- [YOUR OBJECTIVE]: All entries should be copied exactly; the pictures stay out.

- [RECORDS TO USE]:
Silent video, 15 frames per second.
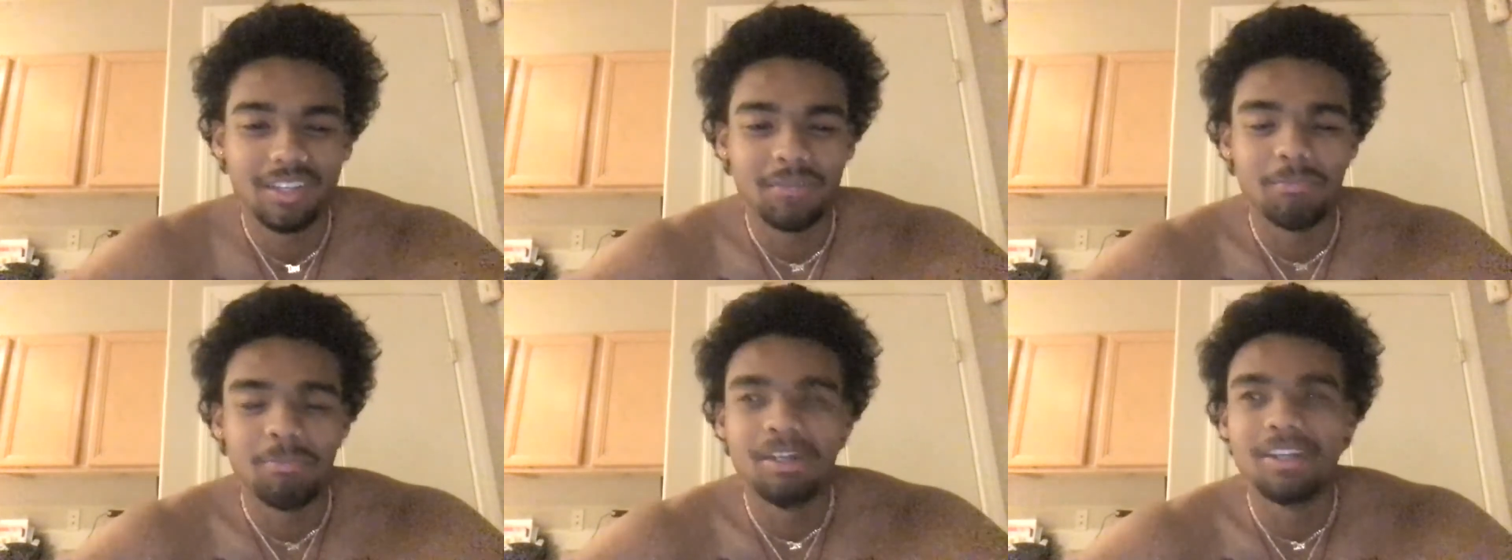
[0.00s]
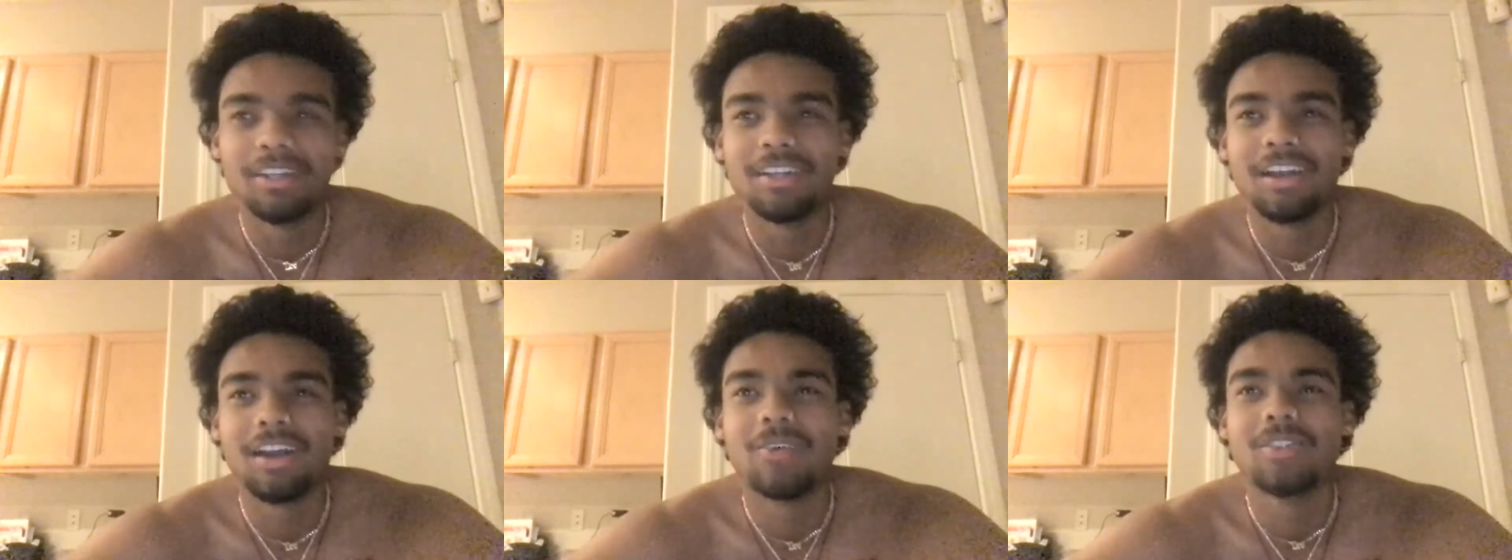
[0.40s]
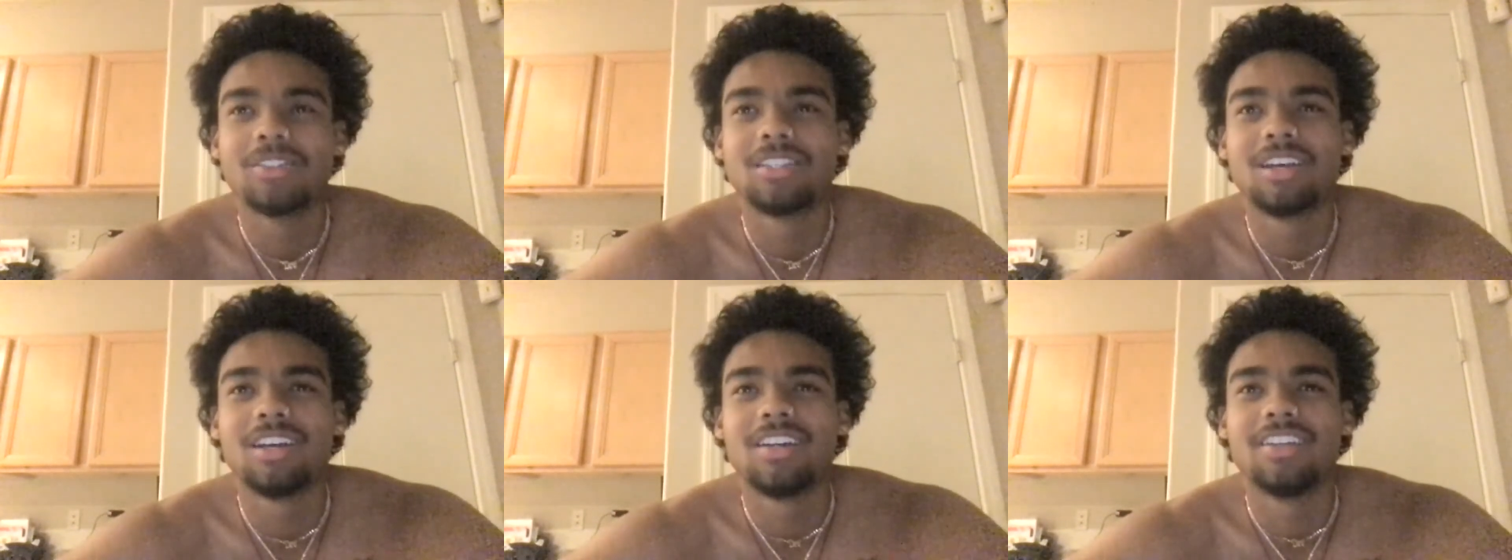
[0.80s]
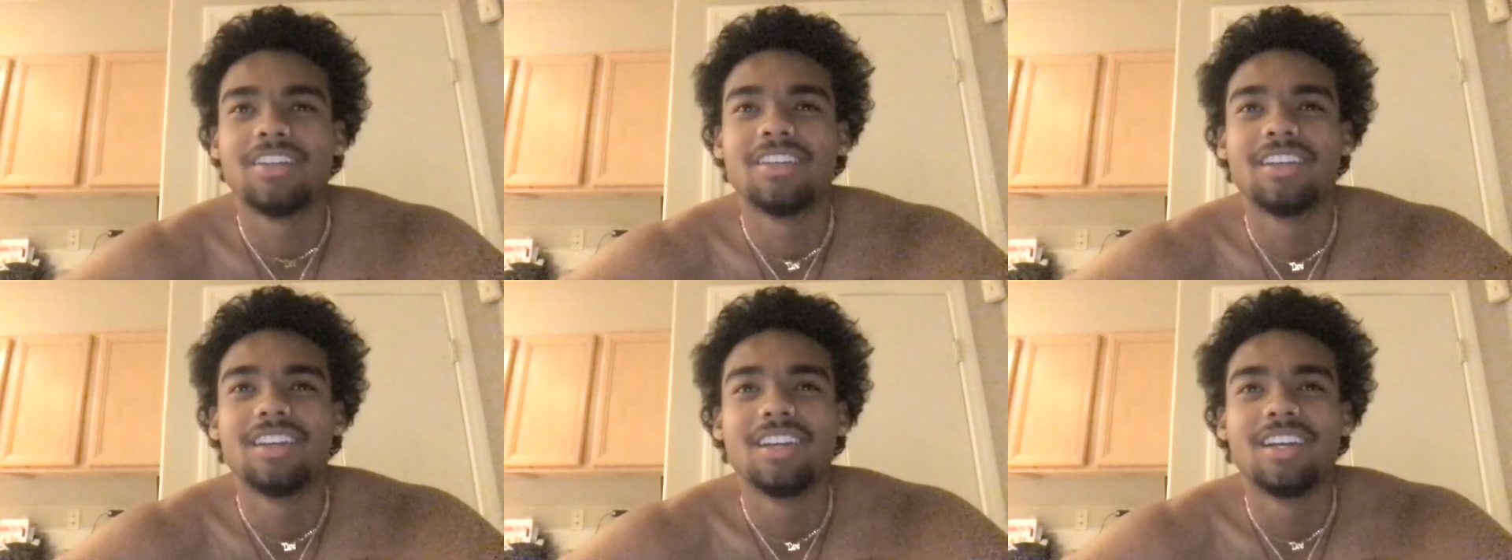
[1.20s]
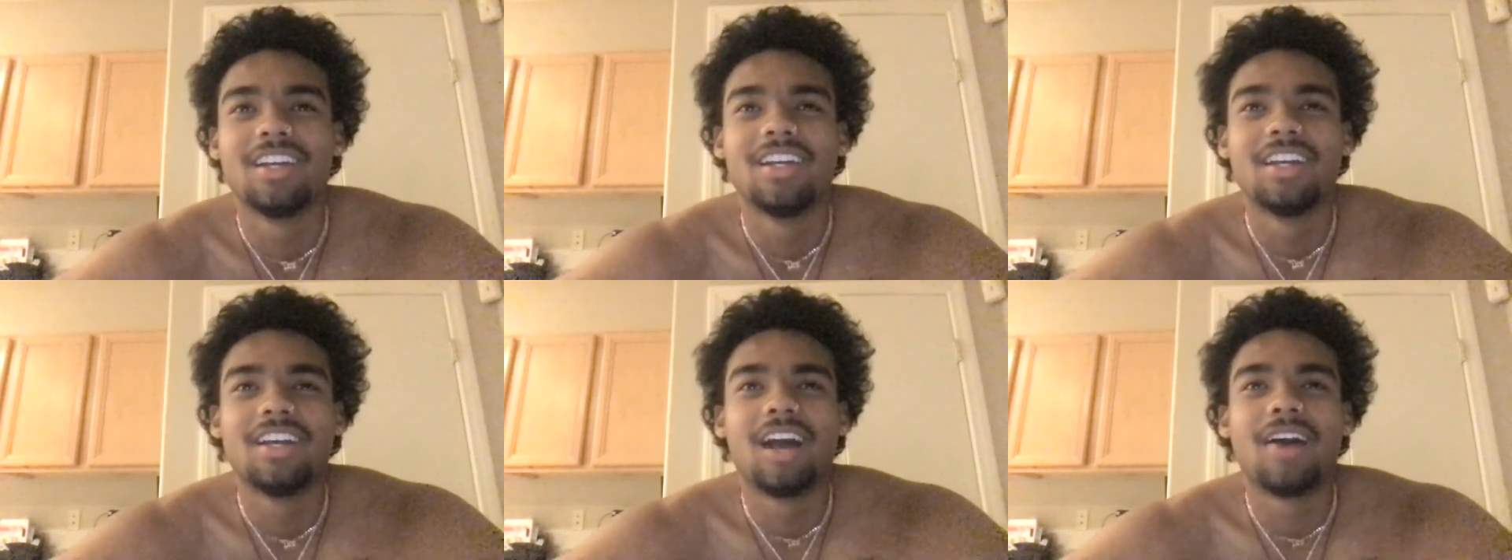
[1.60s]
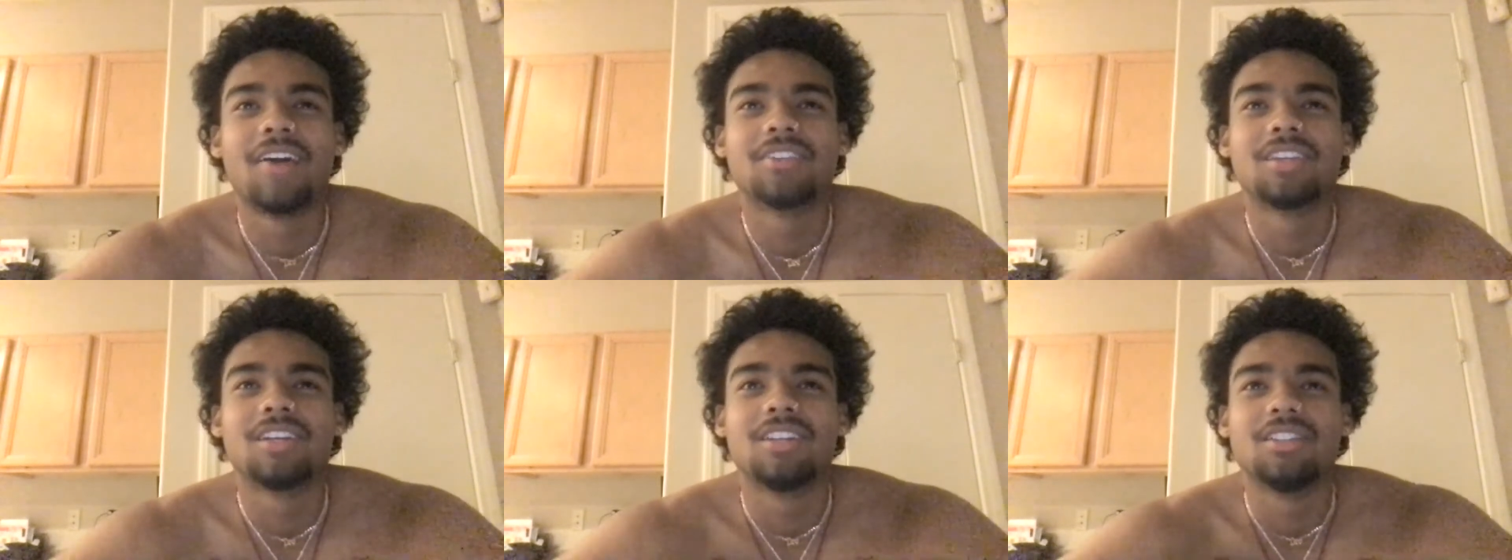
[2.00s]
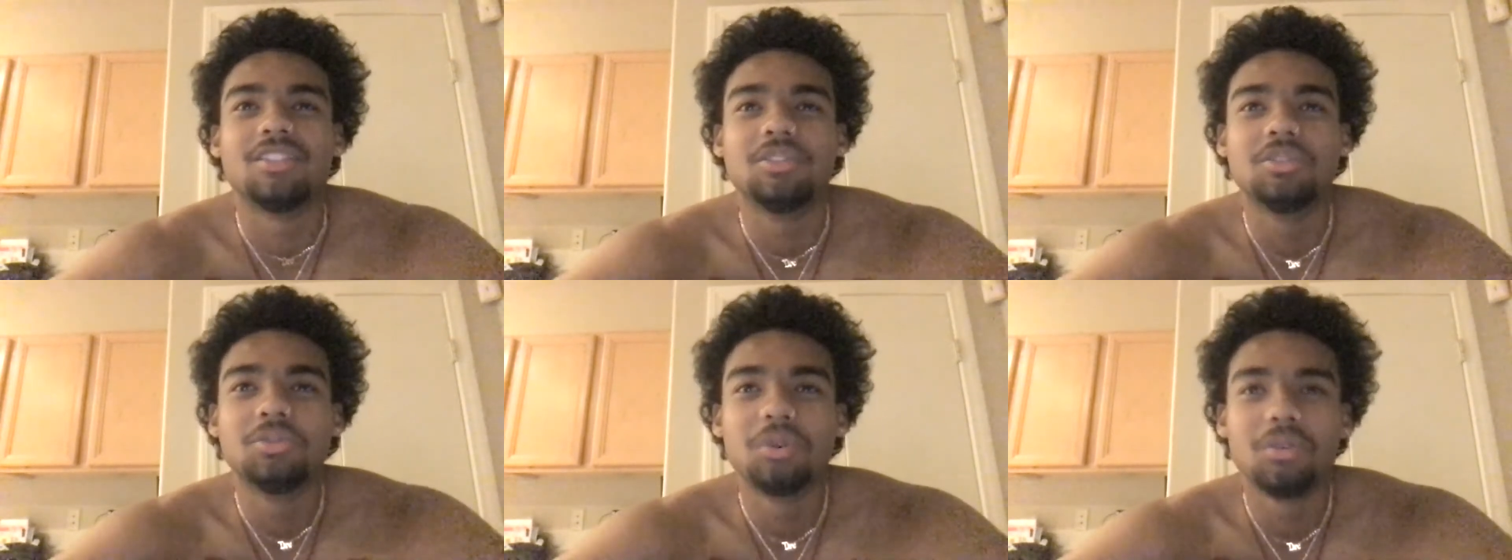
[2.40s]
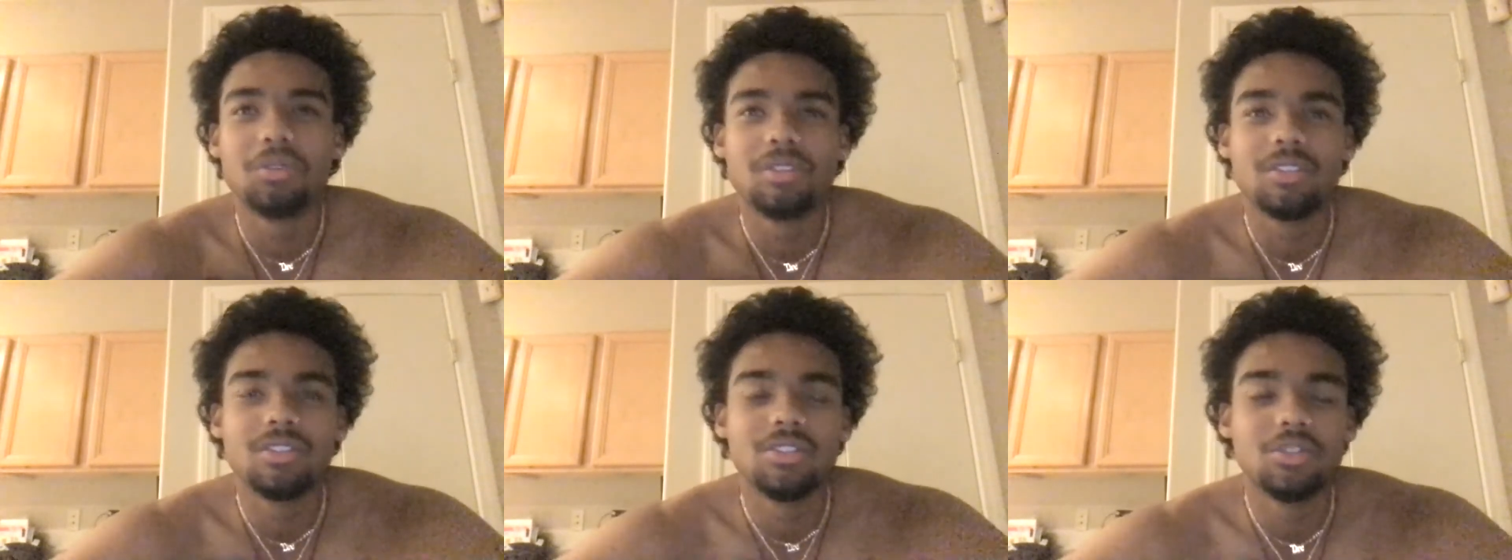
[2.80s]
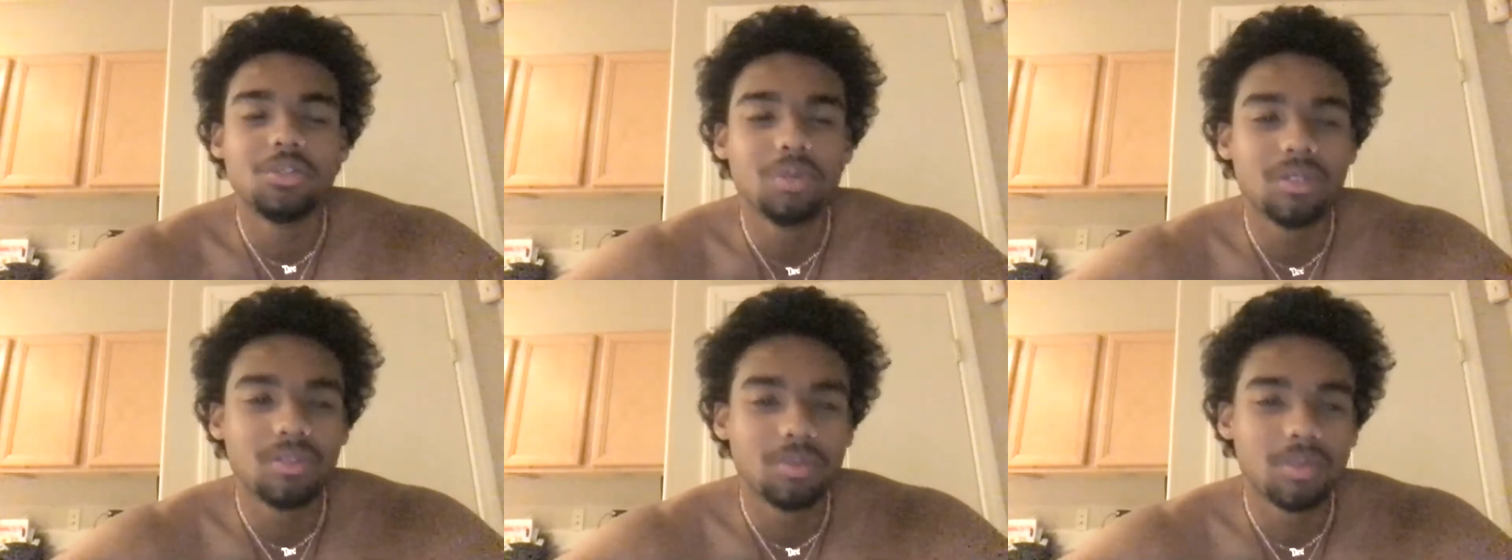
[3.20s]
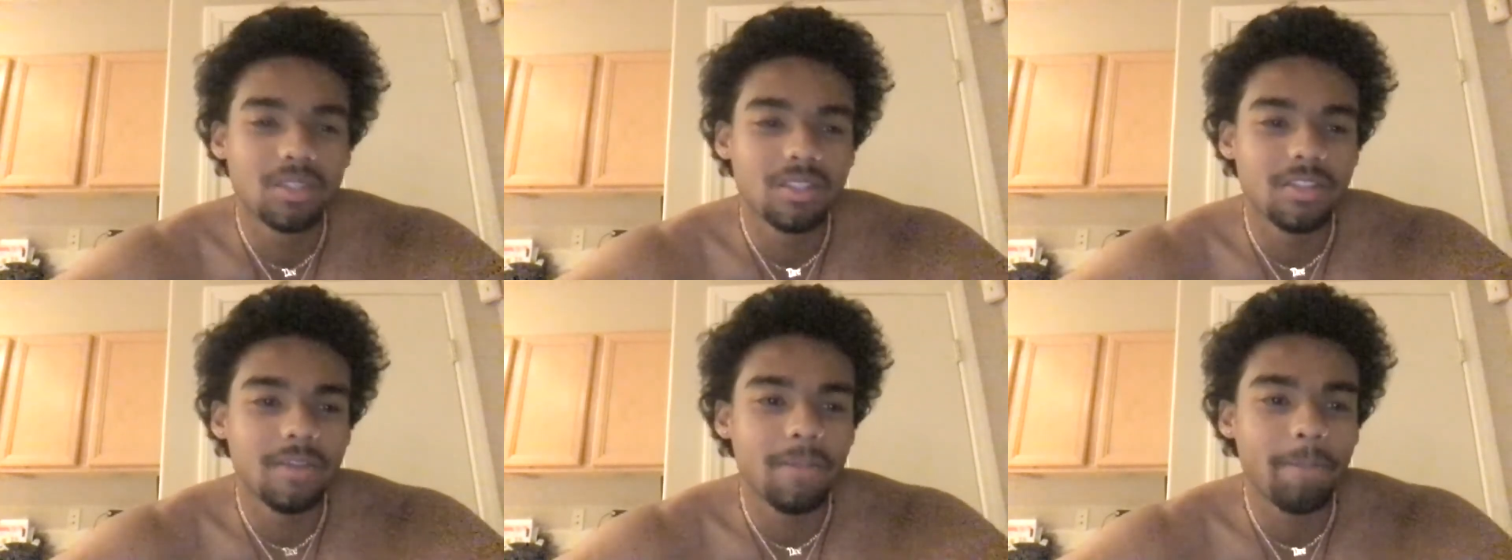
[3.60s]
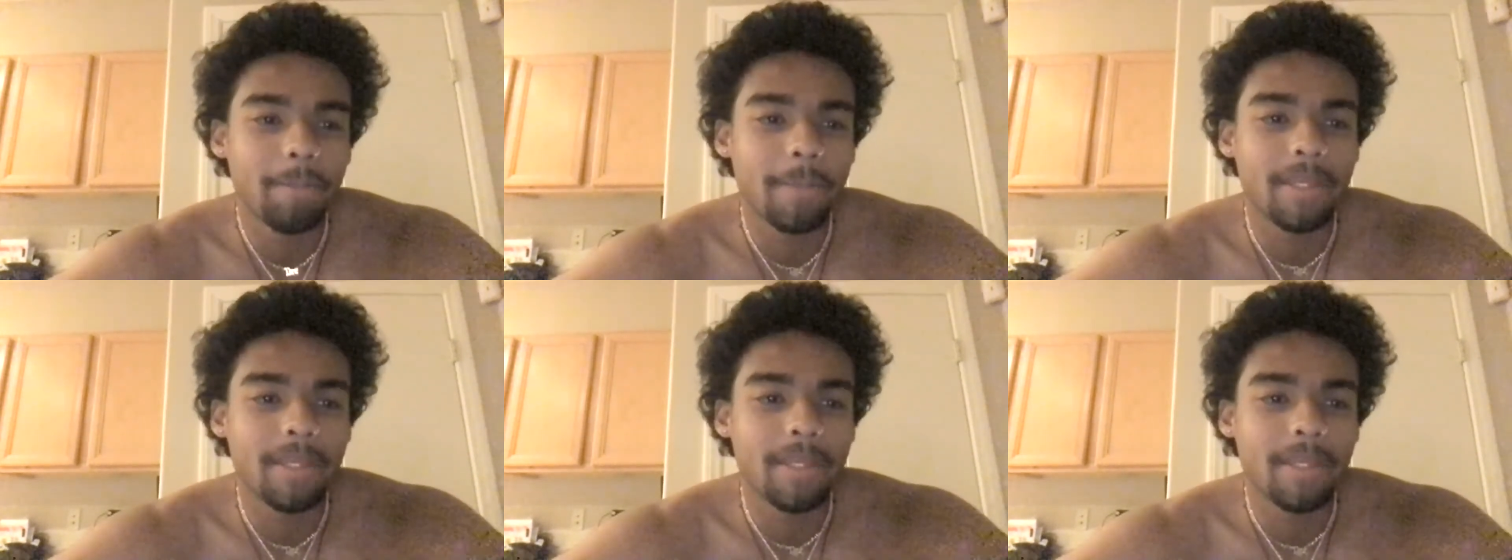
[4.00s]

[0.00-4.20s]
But I was like, you would really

- [RESPONSE BOX]:
Silent video, 15 frames per second.
[0.00s]
[0.40s]
[0.80s]
[1.20s]
[1.60s]
[2.00s]
[2.40s]
[2.80s]
[3.20s]
[3.60s]
[4.00s]

[0.00-4.20s]
But I was like, you would really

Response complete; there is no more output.